=== What is being asked ===
Write out the listing below character for character, though without its pictures.

=== Given data ===
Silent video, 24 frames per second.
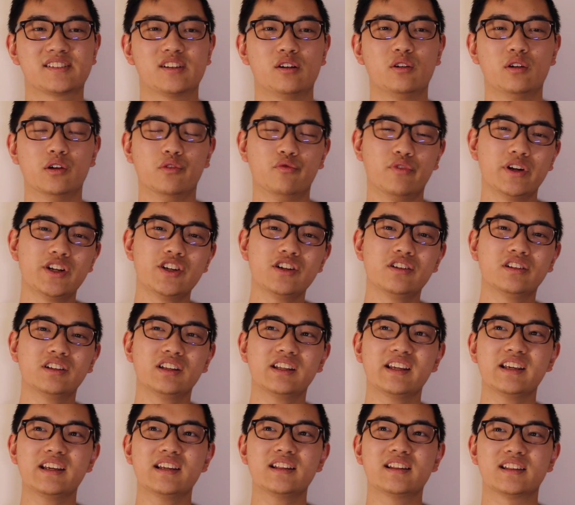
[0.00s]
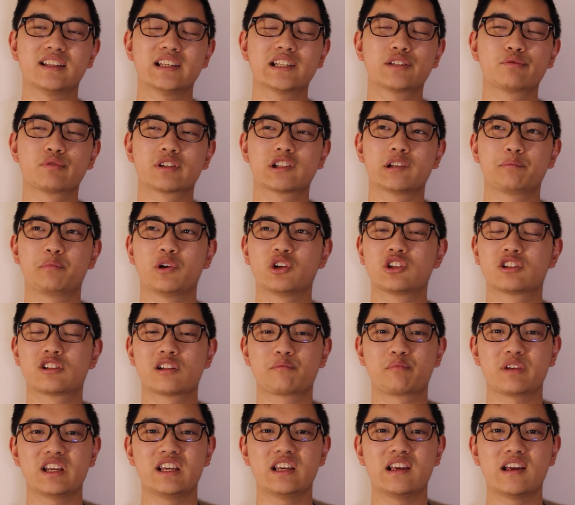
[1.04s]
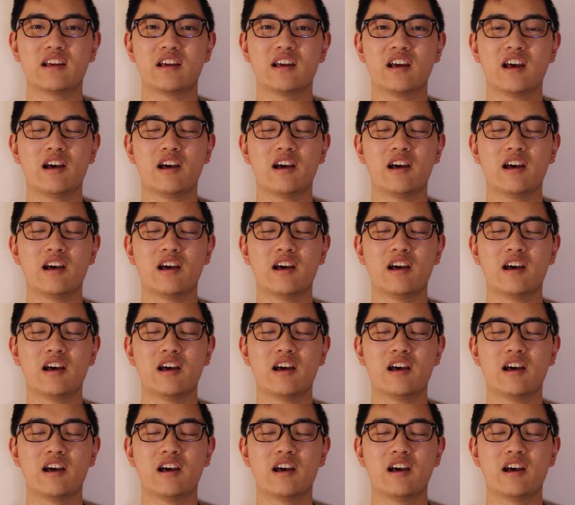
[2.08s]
so originally this was supposed to be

=== Expected answer ===
Silent video, 24 frames per second.
[0.00s]
[1.04s]
[2.08s]
so originally this was supposed to be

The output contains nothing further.